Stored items
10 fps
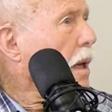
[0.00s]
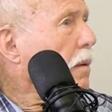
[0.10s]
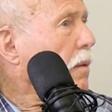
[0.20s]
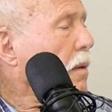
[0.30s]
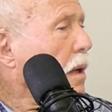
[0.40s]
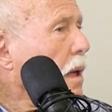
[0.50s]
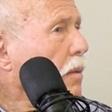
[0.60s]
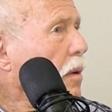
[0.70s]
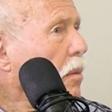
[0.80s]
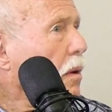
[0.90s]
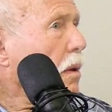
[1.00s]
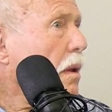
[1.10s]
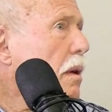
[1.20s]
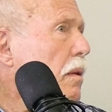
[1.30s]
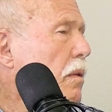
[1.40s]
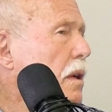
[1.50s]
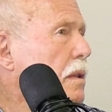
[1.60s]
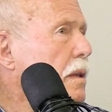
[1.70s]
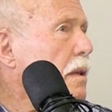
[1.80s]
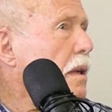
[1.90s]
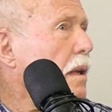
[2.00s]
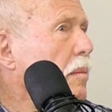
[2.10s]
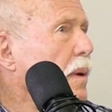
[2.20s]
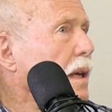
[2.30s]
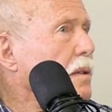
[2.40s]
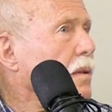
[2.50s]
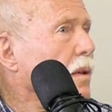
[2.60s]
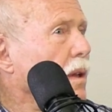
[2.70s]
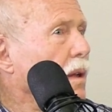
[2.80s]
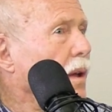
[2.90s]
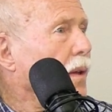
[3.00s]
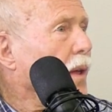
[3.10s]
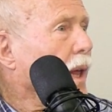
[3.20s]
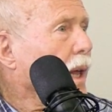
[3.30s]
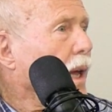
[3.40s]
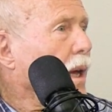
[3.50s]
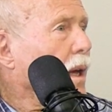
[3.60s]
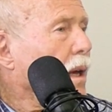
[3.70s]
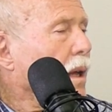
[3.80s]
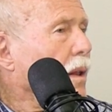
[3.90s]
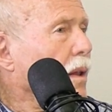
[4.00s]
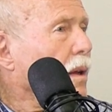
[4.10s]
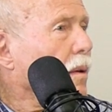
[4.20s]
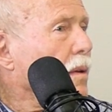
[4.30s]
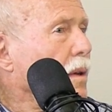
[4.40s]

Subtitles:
have him on the, what is it in El Paso, the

■ Work item ■
Whenever images occur above, omit them and retype each line exactly as it stands.

■ Exercise result ■
10 fps
[0.00s]
[0.10s]
[0.20s]
[0.30s]
[0.40s]
[0.50s]
[0.60s]
[0.70s]
[0.80s]
[0.90s]
[1.00s]
[1.10s]
[1.20s]
[1.30s]
[1.40s]
[1.50s]
[1.60s]
[1.70s]
[1.80s]
[1.90s]
[2.00s]
[2.10s]
[2.20s]
[2.30s]
[2.40s]
[2.50s]
[2.60s]
[2.70s]
[2.80s]
[2.90s]
[3.00s]
[3.10s]
[3.20s]
[3.30s]
[3.40s]
[3.50s]
[3.60s]
[3.70s]
[3.80s]
[3.90s]
[4.00s]
[4.10s]
[4.20s]
[4.30s]
[4.40s]

Subtitles:
have him on the, what is it in El Paso, the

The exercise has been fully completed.